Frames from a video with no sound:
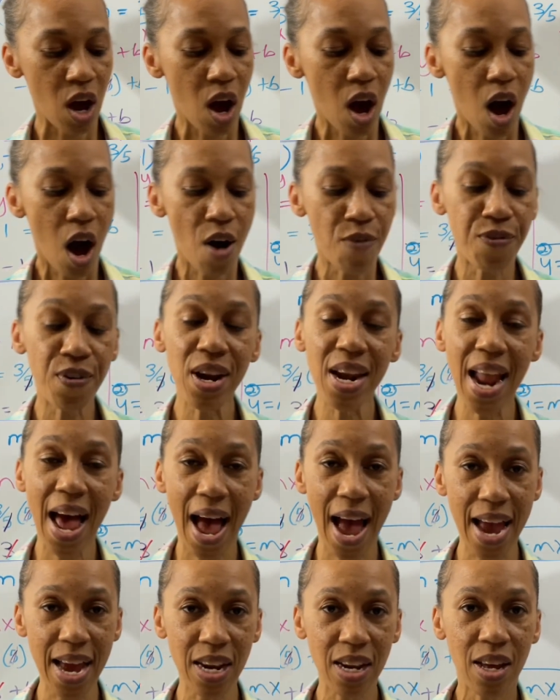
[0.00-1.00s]
of a
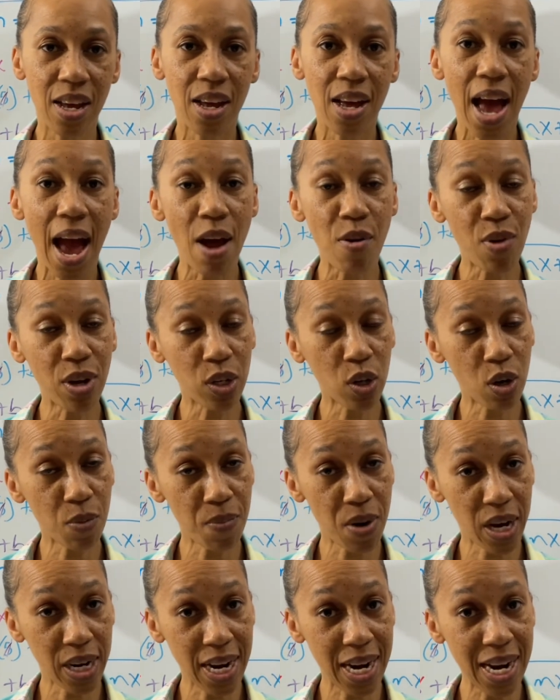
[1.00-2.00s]
line, and we're talking
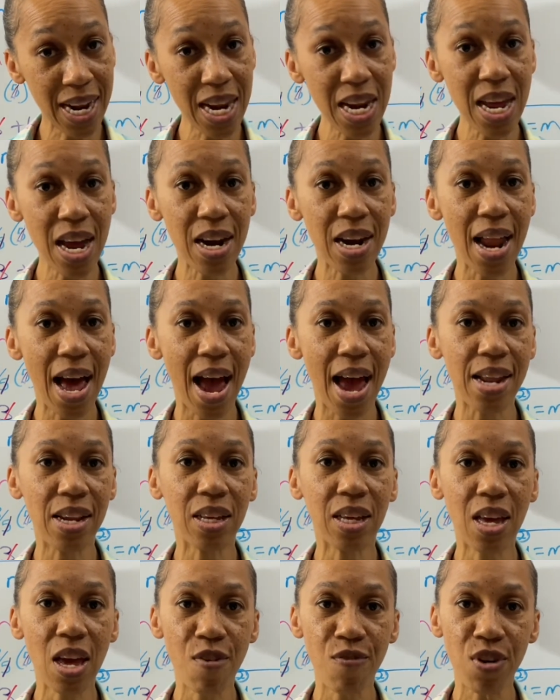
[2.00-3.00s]
about a linear line
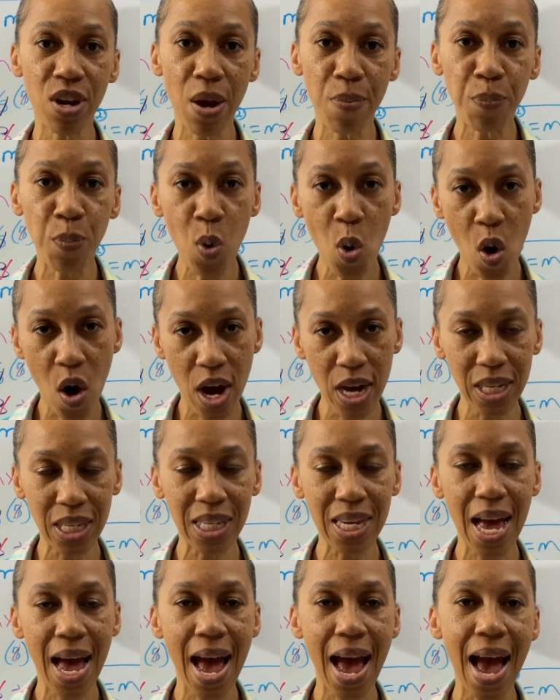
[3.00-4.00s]
given a point
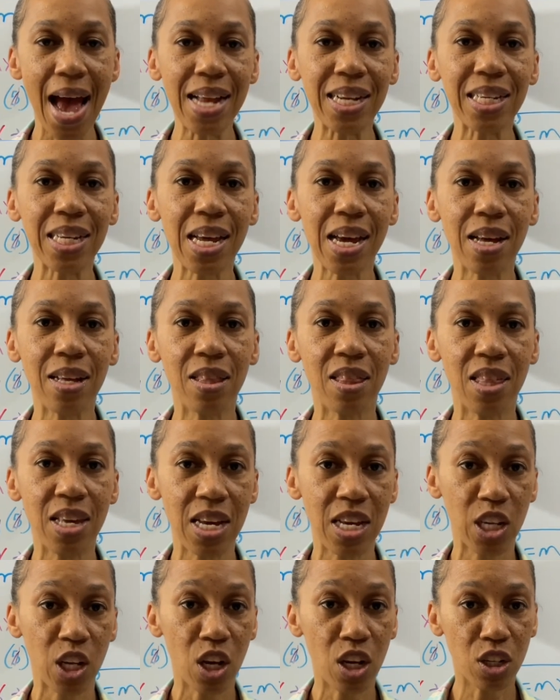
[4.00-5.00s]
and
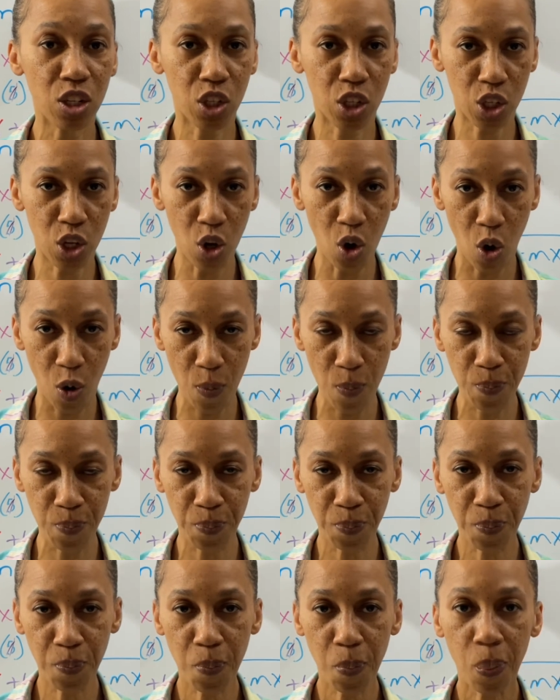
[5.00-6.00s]
the slope.
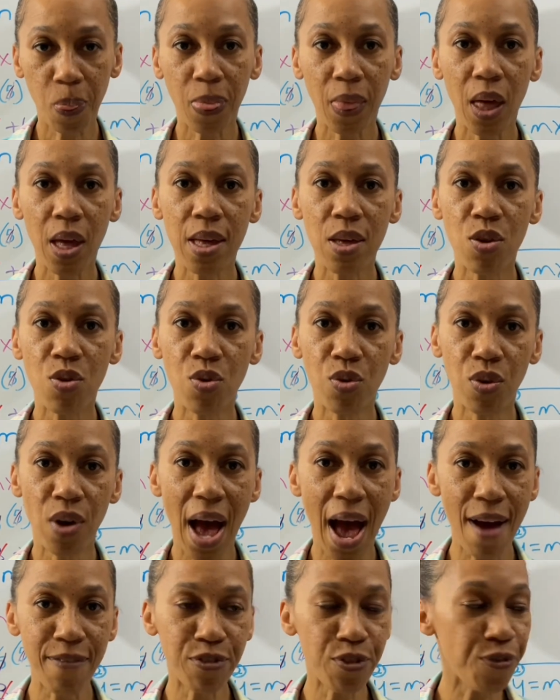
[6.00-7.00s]
You
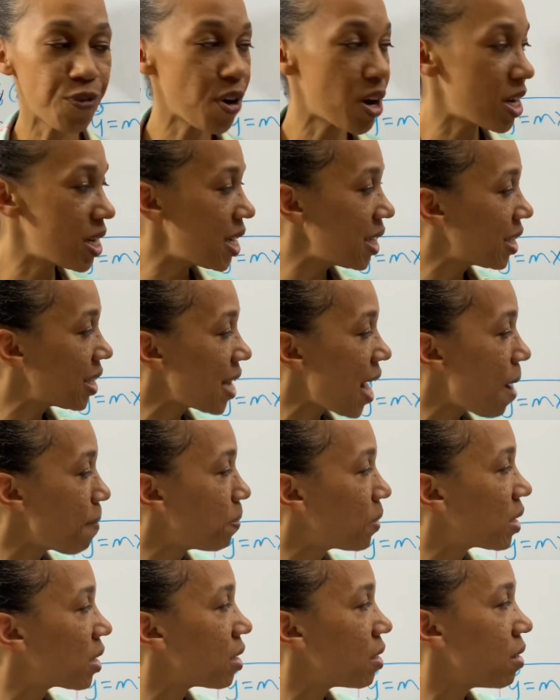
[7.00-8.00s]
have to follow the
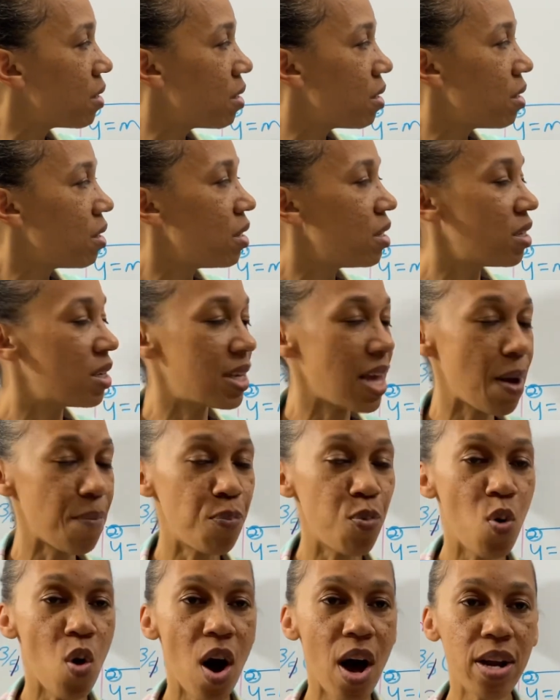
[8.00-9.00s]
steps. Step
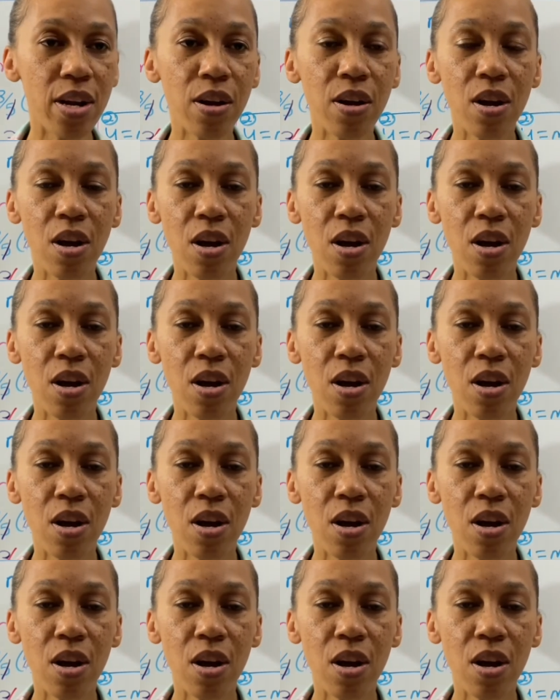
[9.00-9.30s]
1,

-- -- --

:: Work task ::
The task requires that every line above be transcribed exactly, without the images.

:: Solution for this problem ::
Frames from a video with no sound:
[0.00-1.00s]
of a
[1.00-2.00s]
line, and we're talking
[2.00-3.00s]
about a linear line
[3.00-4.00s]
given a point
[4.00-5.00s]
and
[5.00-6.00s]
the slope.
[6.00-7.00s]
You
[7.00-8.00s]
have to follow the
[8.00-9.00s]
steps. Step
[9.00-9.30s]
1,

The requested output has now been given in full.